▸ Task description:
Could you retype exactly the lines below between the one holding "[00:00:06.10]" and the one holding "[00:00:08.25]", inclusive, leaving out any pictures?

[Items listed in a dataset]
++++++++++++++++++++

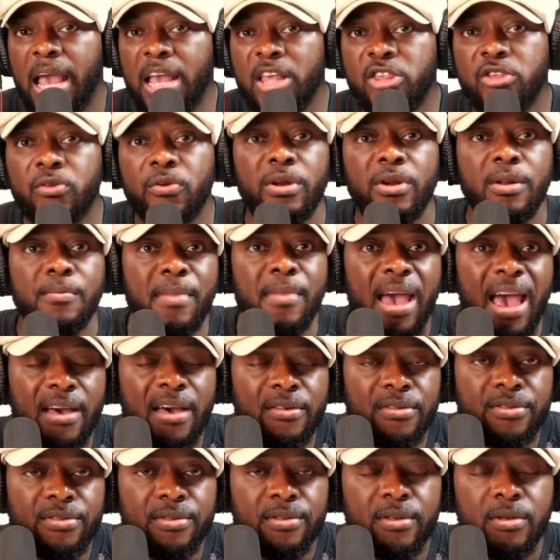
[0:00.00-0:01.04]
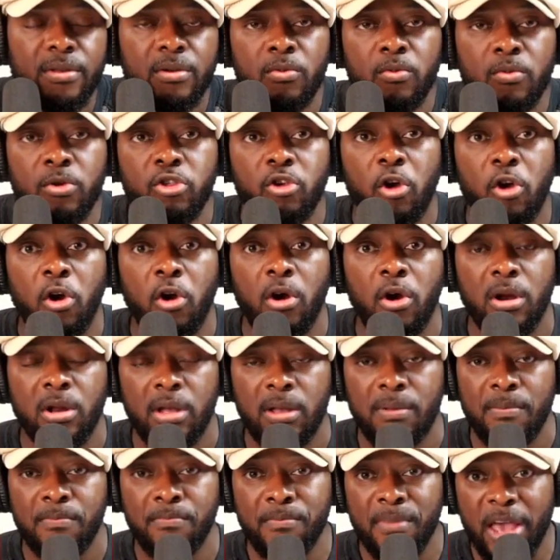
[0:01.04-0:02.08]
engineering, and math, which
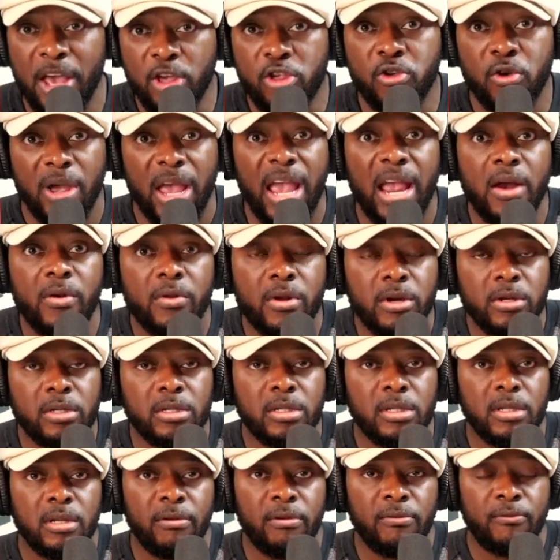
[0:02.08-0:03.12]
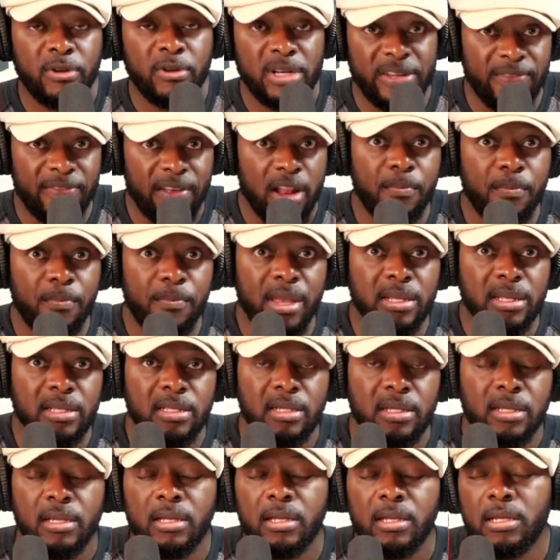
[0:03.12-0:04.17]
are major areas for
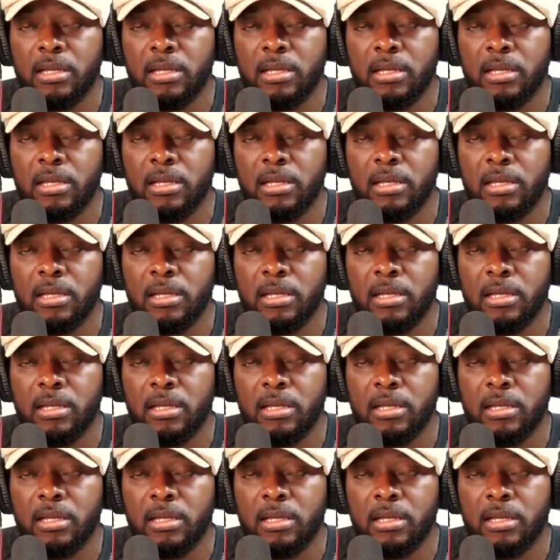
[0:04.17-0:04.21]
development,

++++++++++++++++++++

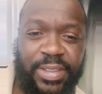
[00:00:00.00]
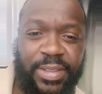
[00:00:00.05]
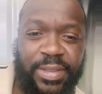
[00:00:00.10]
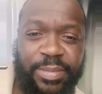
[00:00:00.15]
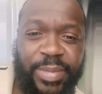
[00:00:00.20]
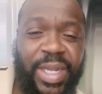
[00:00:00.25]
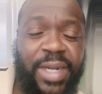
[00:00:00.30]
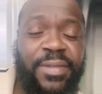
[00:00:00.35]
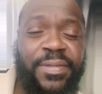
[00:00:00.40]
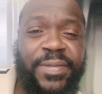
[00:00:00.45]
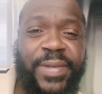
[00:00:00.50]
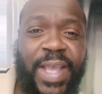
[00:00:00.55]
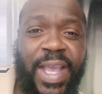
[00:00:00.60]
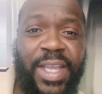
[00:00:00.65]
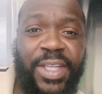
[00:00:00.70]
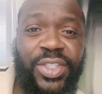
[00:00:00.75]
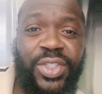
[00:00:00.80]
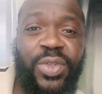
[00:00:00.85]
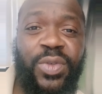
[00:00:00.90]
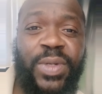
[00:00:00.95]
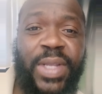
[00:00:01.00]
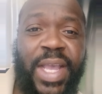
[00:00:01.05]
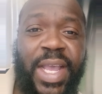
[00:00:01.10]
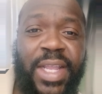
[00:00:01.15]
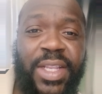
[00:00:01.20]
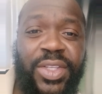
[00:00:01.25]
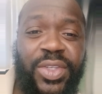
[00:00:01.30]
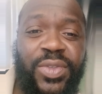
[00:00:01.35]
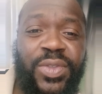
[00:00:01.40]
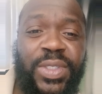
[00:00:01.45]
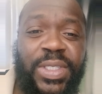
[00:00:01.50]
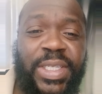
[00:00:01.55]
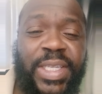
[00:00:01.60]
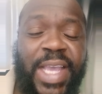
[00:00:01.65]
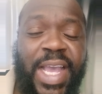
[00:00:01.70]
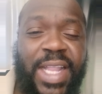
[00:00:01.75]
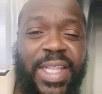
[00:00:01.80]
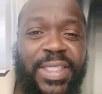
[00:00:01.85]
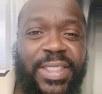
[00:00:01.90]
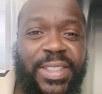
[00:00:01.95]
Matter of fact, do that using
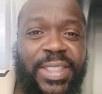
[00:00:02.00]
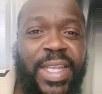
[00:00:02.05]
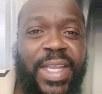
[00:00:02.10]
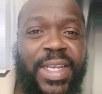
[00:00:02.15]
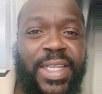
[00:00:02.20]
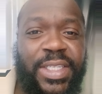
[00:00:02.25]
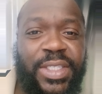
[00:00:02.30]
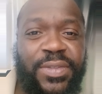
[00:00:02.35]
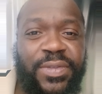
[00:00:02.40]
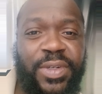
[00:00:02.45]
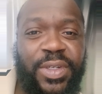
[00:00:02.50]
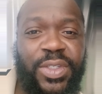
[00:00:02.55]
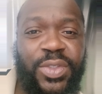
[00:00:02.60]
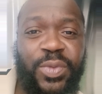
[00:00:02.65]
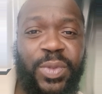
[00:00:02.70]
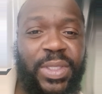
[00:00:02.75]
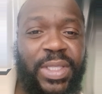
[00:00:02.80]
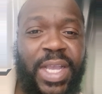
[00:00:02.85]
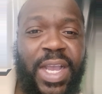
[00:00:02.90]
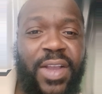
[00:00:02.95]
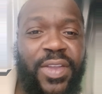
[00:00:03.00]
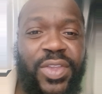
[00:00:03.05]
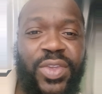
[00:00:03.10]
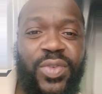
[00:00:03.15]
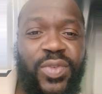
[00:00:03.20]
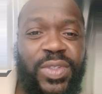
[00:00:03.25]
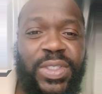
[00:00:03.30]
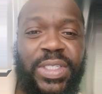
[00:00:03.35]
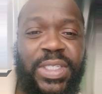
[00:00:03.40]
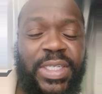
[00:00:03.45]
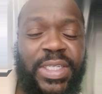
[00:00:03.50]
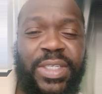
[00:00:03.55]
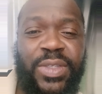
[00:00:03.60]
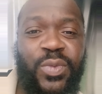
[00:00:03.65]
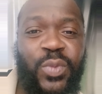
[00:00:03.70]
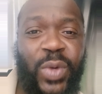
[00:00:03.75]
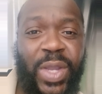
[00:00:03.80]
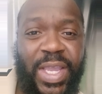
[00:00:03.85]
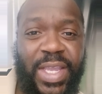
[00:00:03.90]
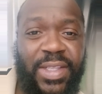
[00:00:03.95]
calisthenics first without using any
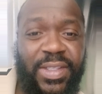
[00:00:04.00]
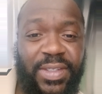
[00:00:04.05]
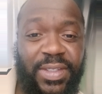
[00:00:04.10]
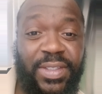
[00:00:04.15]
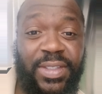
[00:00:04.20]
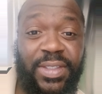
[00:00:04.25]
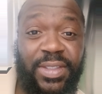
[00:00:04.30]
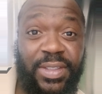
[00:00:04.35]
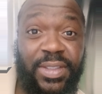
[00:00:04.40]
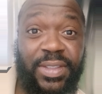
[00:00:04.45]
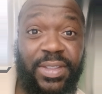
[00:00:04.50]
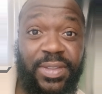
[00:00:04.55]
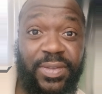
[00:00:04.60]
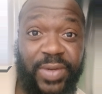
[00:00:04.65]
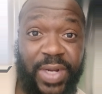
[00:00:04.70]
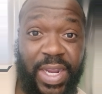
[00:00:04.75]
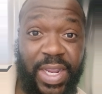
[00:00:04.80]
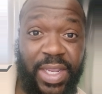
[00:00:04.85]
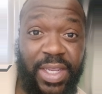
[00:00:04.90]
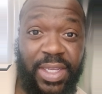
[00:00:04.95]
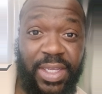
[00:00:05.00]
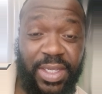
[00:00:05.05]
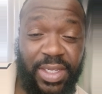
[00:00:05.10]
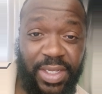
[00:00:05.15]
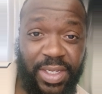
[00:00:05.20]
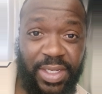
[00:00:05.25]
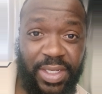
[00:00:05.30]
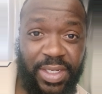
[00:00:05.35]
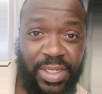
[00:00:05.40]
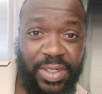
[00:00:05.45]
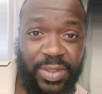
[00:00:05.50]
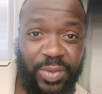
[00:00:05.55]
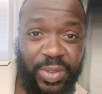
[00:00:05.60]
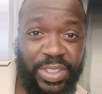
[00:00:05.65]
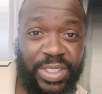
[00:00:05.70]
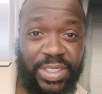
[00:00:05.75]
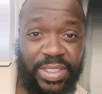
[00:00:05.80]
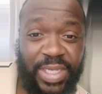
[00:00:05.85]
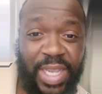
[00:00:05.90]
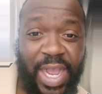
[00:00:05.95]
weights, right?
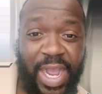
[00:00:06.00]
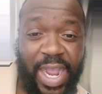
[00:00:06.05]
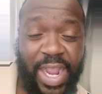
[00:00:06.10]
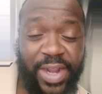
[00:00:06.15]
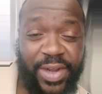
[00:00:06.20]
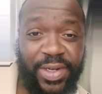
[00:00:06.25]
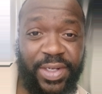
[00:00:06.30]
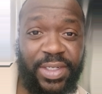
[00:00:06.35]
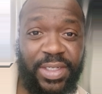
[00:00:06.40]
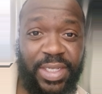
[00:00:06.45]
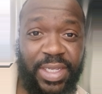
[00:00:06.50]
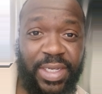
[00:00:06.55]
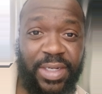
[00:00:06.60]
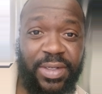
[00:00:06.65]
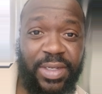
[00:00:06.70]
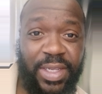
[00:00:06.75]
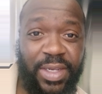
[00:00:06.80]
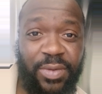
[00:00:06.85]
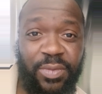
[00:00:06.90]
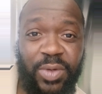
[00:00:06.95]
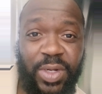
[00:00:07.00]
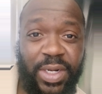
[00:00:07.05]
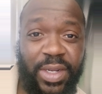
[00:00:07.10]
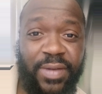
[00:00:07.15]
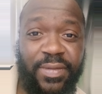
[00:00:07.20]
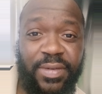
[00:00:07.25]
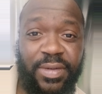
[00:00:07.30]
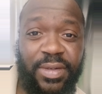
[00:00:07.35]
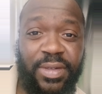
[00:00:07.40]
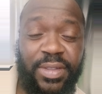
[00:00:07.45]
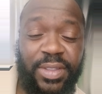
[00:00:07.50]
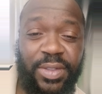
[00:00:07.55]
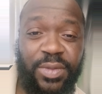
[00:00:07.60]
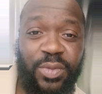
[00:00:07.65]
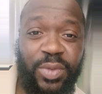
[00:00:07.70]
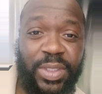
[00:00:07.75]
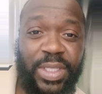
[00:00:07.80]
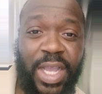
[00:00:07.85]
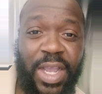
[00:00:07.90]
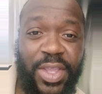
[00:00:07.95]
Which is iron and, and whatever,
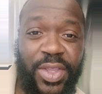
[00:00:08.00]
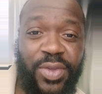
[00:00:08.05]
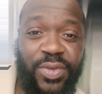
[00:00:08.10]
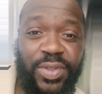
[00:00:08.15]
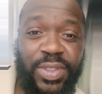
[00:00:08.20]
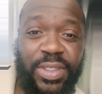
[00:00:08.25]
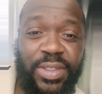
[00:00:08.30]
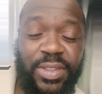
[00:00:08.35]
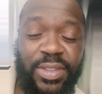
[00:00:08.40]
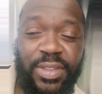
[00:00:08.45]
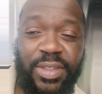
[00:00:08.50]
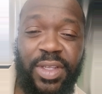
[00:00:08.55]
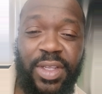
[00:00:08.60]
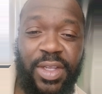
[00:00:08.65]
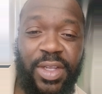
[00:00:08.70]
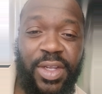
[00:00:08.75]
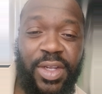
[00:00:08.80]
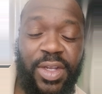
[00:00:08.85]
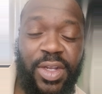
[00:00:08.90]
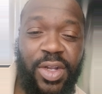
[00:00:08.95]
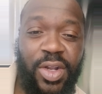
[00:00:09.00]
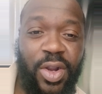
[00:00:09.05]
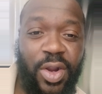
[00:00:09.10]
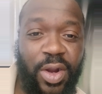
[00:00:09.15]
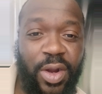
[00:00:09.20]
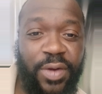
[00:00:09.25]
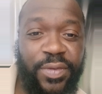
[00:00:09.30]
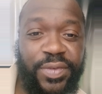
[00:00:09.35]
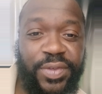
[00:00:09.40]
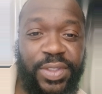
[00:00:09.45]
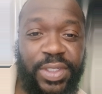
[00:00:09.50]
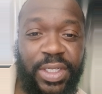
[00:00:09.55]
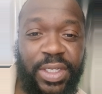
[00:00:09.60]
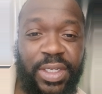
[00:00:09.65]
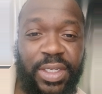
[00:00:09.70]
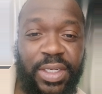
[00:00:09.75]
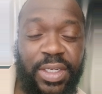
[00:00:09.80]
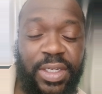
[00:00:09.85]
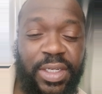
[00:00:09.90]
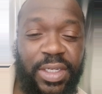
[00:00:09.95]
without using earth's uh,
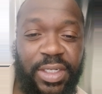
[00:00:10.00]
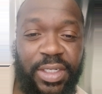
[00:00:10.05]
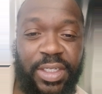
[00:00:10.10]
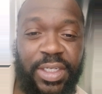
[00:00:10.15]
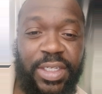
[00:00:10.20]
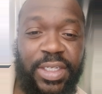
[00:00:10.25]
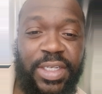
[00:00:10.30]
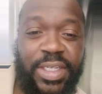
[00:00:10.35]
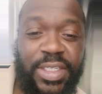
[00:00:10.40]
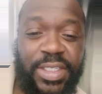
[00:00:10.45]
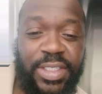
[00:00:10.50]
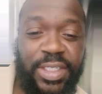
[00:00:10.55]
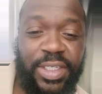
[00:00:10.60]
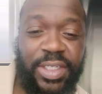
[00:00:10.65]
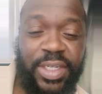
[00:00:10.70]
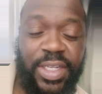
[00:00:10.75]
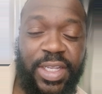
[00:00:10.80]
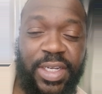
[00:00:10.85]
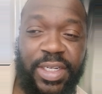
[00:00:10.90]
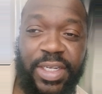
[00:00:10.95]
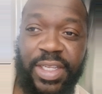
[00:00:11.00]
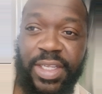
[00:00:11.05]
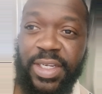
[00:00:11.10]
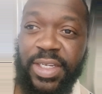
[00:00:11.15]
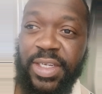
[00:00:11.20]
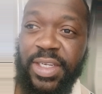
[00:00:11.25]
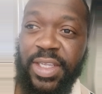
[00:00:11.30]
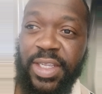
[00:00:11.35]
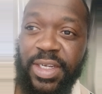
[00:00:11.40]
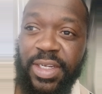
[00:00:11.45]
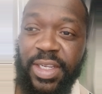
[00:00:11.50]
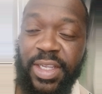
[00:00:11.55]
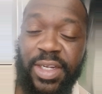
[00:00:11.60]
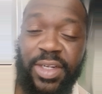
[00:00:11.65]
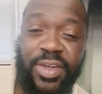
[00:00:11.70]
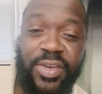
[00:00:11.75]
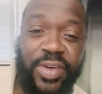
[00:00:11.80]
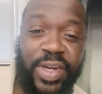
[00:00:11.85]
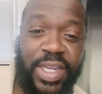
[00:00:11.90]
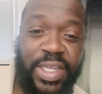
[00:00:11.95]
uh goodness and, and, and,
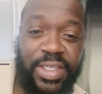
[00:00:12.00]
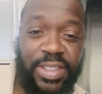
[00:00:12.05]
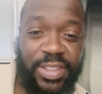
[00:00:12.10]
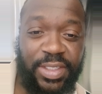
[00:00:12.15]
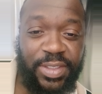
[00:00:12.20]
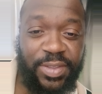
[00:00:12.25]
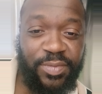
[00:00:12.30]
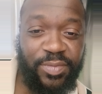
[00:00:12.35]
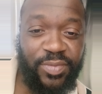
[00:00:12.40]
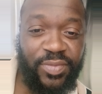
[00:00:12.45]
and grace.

++++++++++++++++++++

▸ The completed task:
[00:00:06.10]
[00:00:06.15]
[00:00:06.20]
[00:00:06.25]
[00:00:06.30]
[00:00:06.35]
[00:00:06.40]
[00:00:06.45]
[00:00:06.50]
[00:00:06.55]
[00:00:06.60]
[00:00:06.65]
[00:00:06.70]
[00:00:06.75]
[00:00:06.80]
[00:00:06.85]
[00:00:06.90]
[00:00:06.95]
[00:00:07.00]
[00:00:07.05]
[00:00:07.10]
[00:00:07.15]
[00:00:07.20]
[00:00:07.25]
[00:00:07.30]
[00:00:07.35]
[00:00:07.40]
[00:00:07.45]
[00:00:07.50]
[00:00:07.55]
[00:00:07.60]
[00:00:07.65]
[00:00:07.70]
[00:00:07.75]
[00:00:07.80]
[00:00:07.85]
[00:00:07.90]
[00:00:07.95]
Which is iron and, and whatever,
[00:00:08.00]
[00:00:08.05]
[00:00:08.10]
[00:00:08.15]
[00:00:08.20]
[00:00:08.25]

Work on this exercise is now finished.